Подавив в себе рвотный рефлекс, он произнес:
– Только у меня настроение испорчено.
– Отчего же, милый друг?
– Я к архиепископу со всей душой, подошел к нему благословение просить, а он меня свиноподобным назвал, как же тут не оскорбиться.
– Бедный мой мальчик, какая у вас все-таки чуткая и ранимая душа… Вам нужно именно такую же чуткую и ранимую женщину, как вы сами, которая всегда могла бы вас утешить, успокоить, посоветовать что-то дельное. А хотите, возьмите меня замуж! Я как раз сейчас свободная, из нас получилась бы очень замечательная пара… Ладно, ладно, ну чего вы так напряглись, я пошутила. Вам обязательно нужно какую-нибудь княжну или княгиню, а что вам до какой-то там мещанки Анастасии Мальцевой, пусть даже с большим приданым и с хорошим голосом… Вы как-то побледнели, неужто у вас опять закружилась головушка? Какой же вы все-таки чувствительный. Давайте я вас отведу в каюту… Пойдемте в мою каюту, она поближе будет.
Каюта мадам Мальцевой и в самом деле оказалась недалеко – в самом начале коридора. Открыв дверь, дама втянула вовнутрь не на шутку оробевшего Евдокима. Задернула на окошке занавеску, и когда помещение утонуло в полумраке, произнесла:
– Экий вы нерасторопный. Встали у порога верстовым столбом, да так, что вас и не сдвинешь.

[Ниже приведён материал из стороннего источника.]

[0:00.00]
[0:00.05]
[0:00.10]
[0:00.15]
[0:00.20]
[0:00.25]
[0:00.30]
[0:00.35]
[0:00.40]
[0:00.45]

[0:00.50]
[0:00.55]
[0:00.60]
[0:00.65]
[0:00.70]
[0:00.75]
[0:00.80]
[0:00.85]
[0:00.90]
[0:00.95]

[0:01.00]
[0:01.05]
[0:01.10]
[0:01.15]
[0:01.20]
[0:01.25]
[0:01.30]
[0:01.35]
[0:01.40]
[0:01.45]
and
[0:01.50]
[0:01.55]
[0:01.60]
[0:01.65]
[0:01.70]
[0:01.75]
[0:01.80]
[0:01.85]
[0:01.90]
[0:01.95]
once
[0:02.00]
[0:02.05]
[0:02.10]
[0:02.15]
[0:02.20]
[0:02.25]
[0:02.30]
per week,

– Оробел я малость… – признался Ануфриев. – Вы – мадам Мальцева, а кто я? Купец!
Мальцева шагнула вплотную. Запах от духов щекотал носоглотку, и Евдоким едва сдерживался, чтобы не чихнуть. Тонкие длинные прохладные руки обвили его плечи. Жаркое дыхание обжигало кожу.

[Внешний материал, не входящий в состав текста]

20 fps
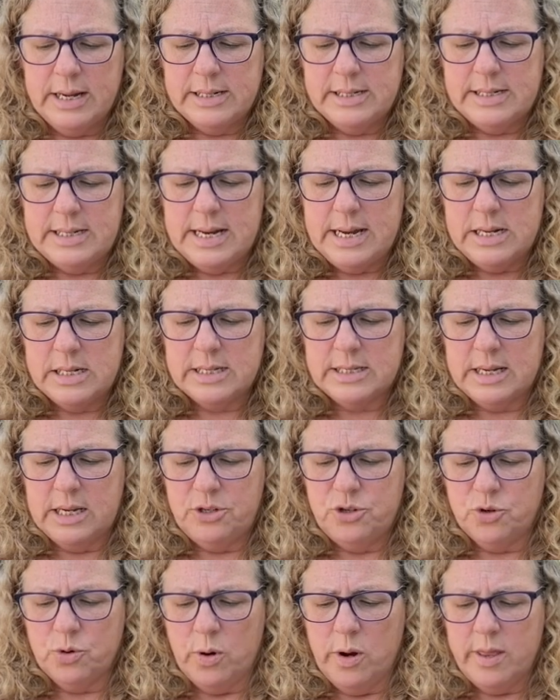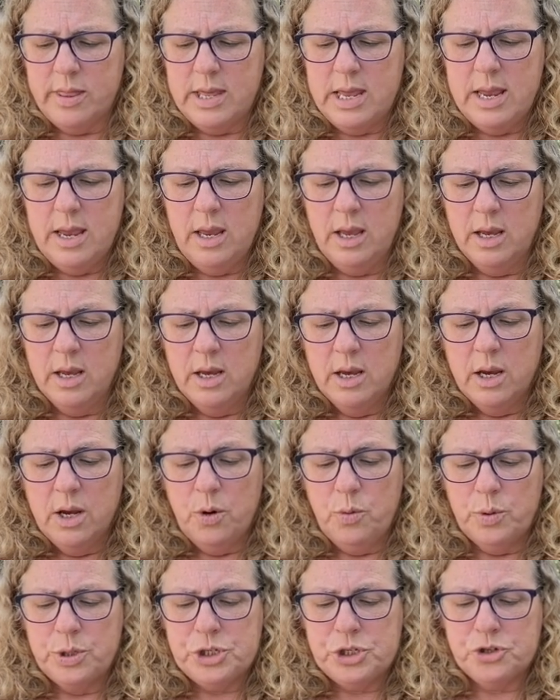indeed," said Dorothy,
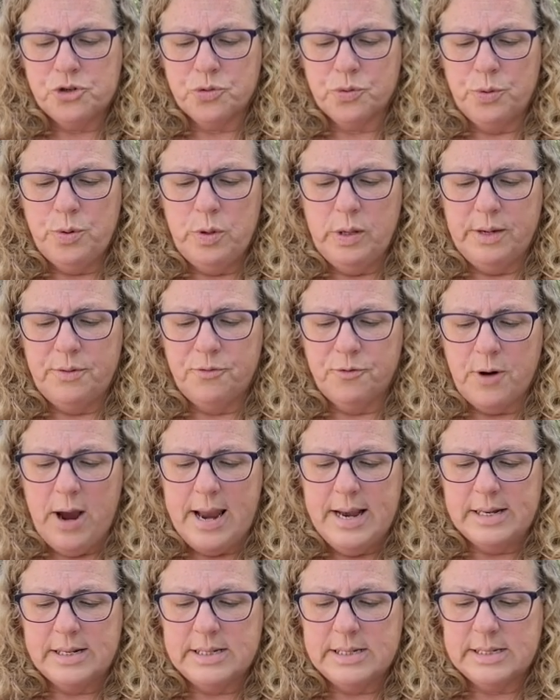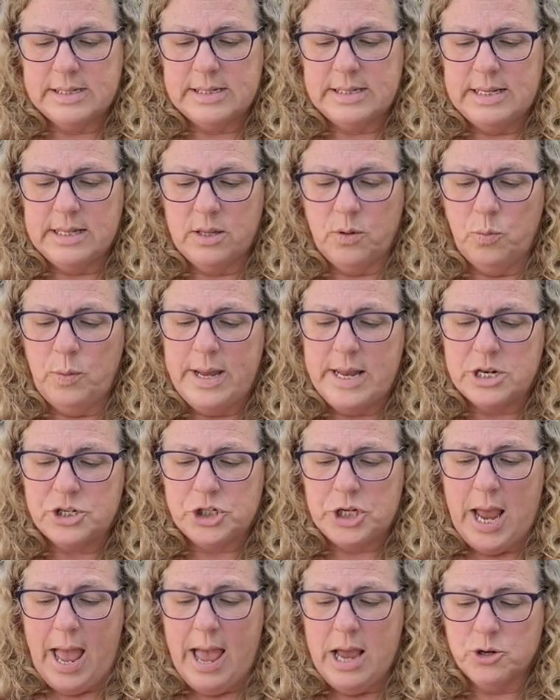who was truly frightened to see the
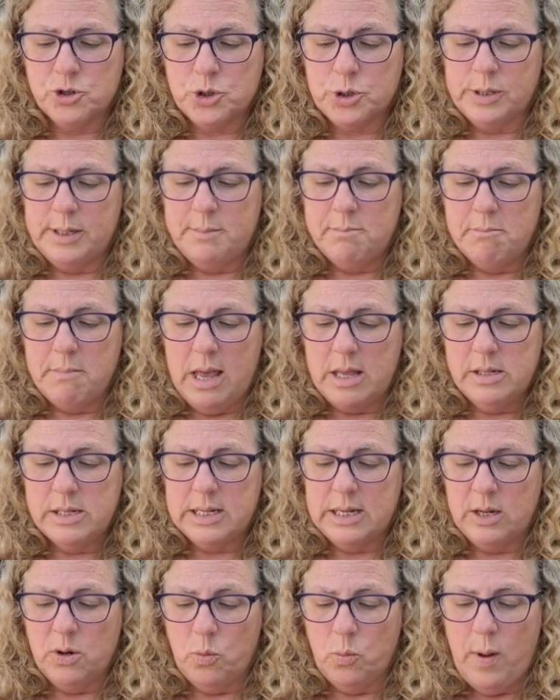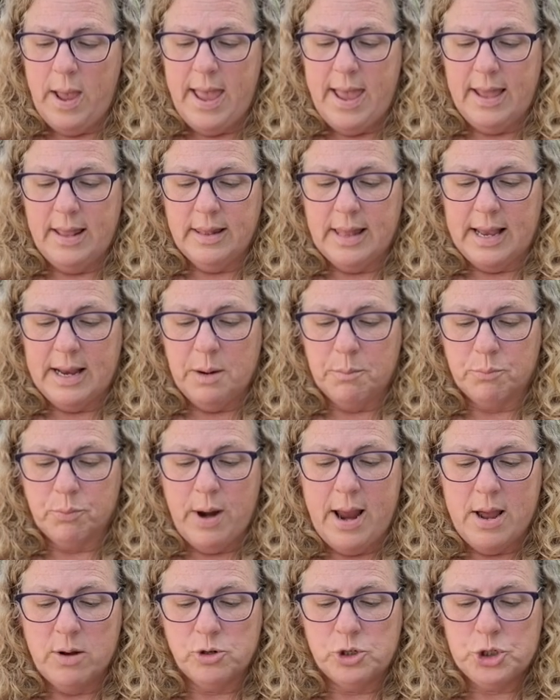witch actually melting away like a
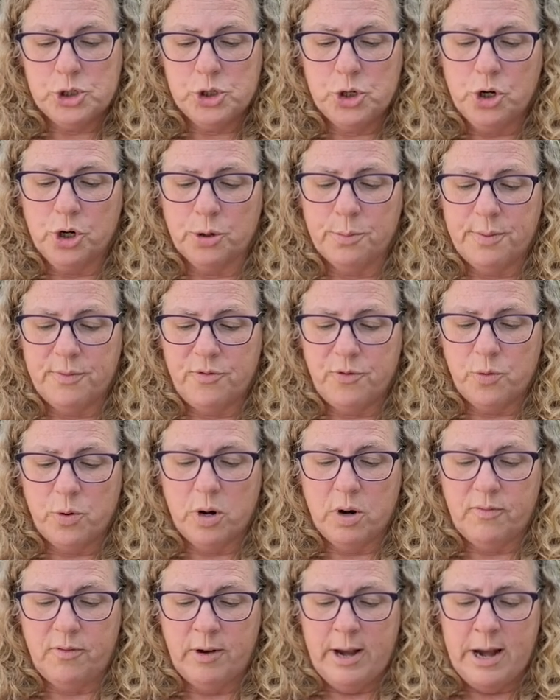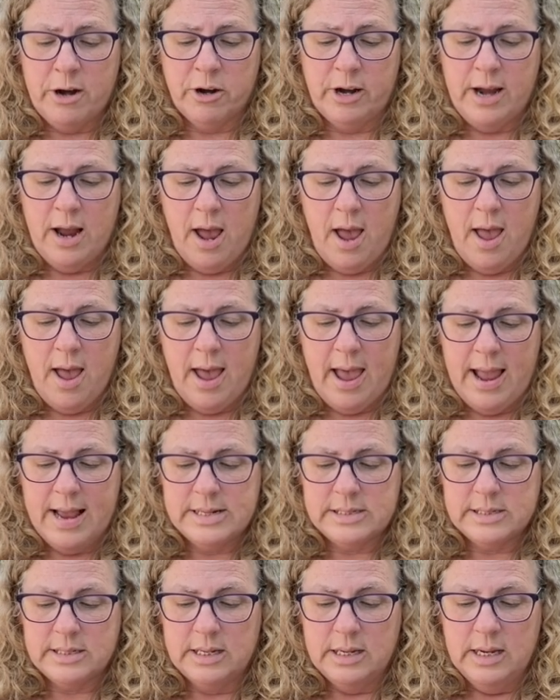brown sugar before her very
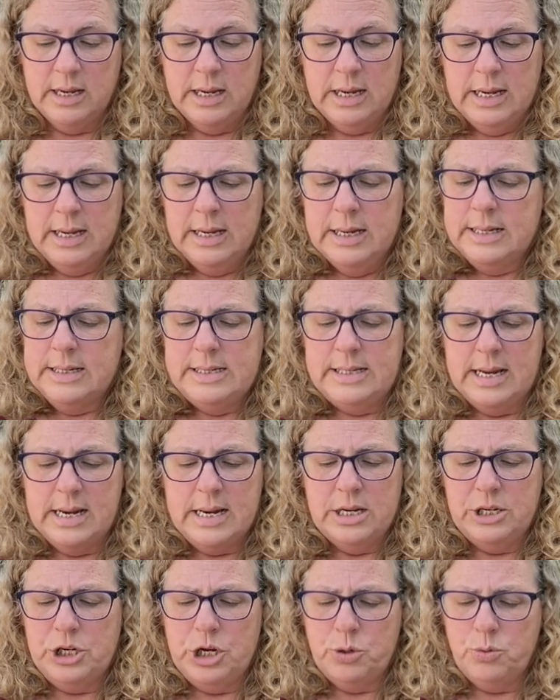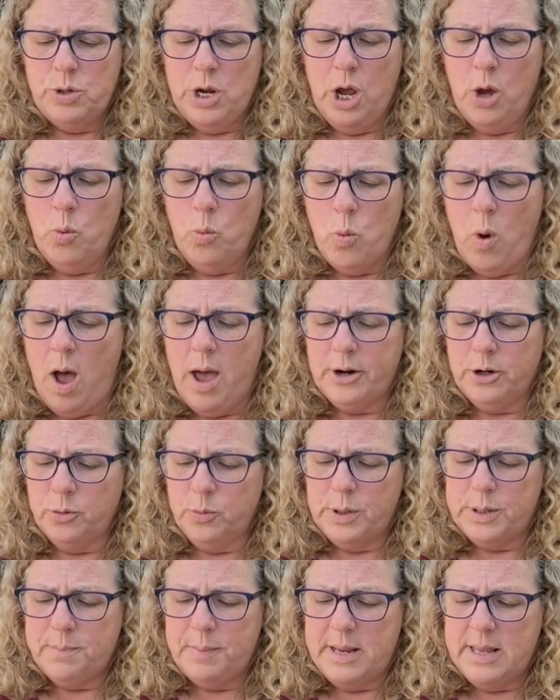eyes. "Didn't you know water
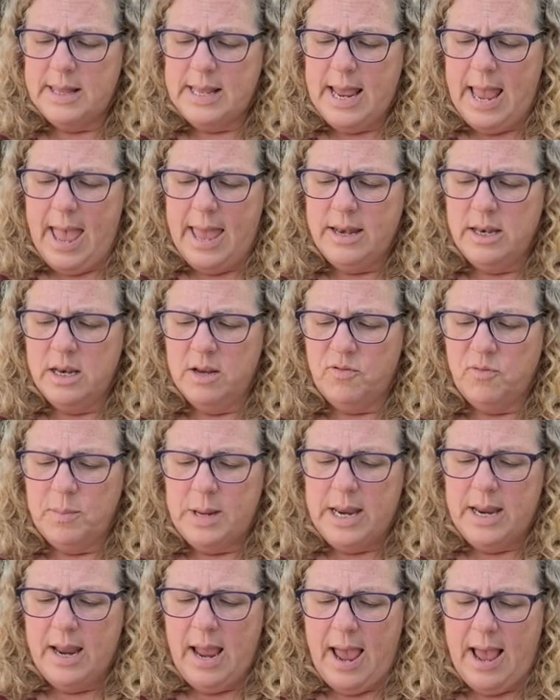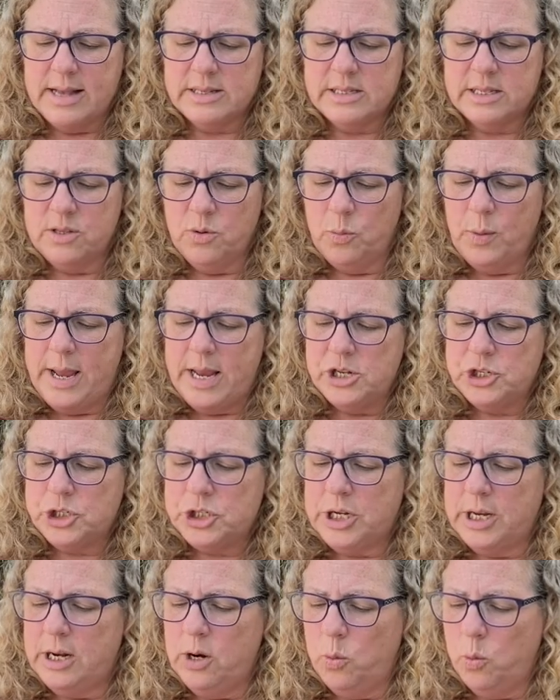would be the end of me?" asked the
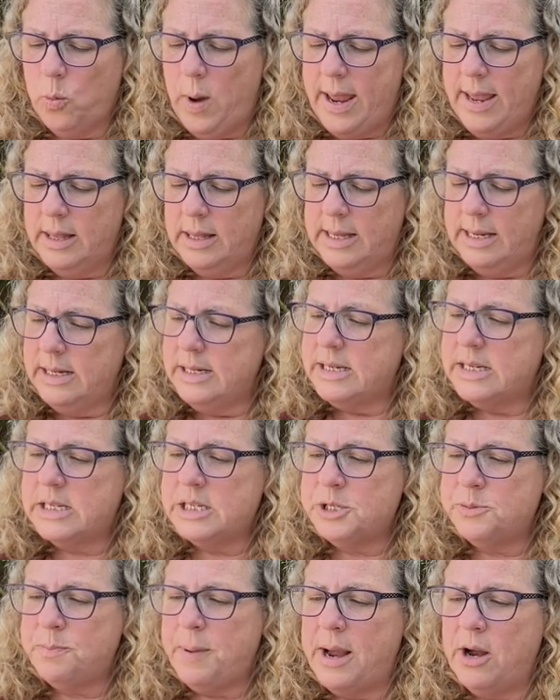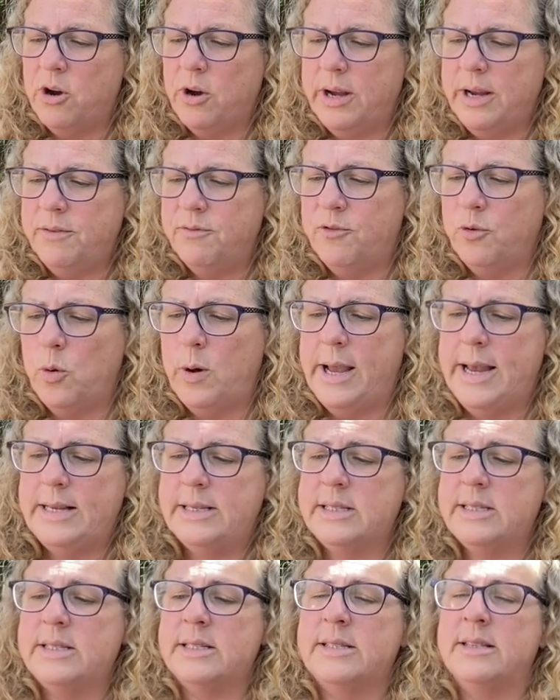witch in a wailing, despairing
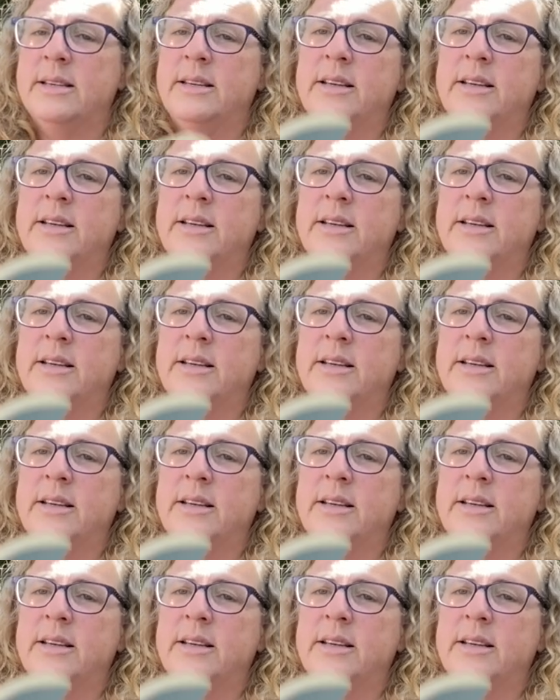voice.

– Что же вы меня не целуете? Или я вам совсем не нравлюсь?
– Оно как-то…
– Подчас мужчины бывают такими нерешительными. – Женщина прижалась к его груди. – А нам порой хочется стать немного безрассудными. Мы хотим, чтобы мужчины были с нами дерзкими, и мы готовы прощать им все вольности… Ну что же вы стоите истуканом? Право, это уже некрасиво по отношению к даме. Срывайте с меня платье, делайте со мной что хотите, берите меня! Вот я, вся ваша! Ну что же вы?! – едва ли не в отчаянии произнесла Анастасия Дмитриевна.
– Ежели, конечно… Вы того… Самого… Просите… Так я со всей душой, – попытался он расстегнуть платье.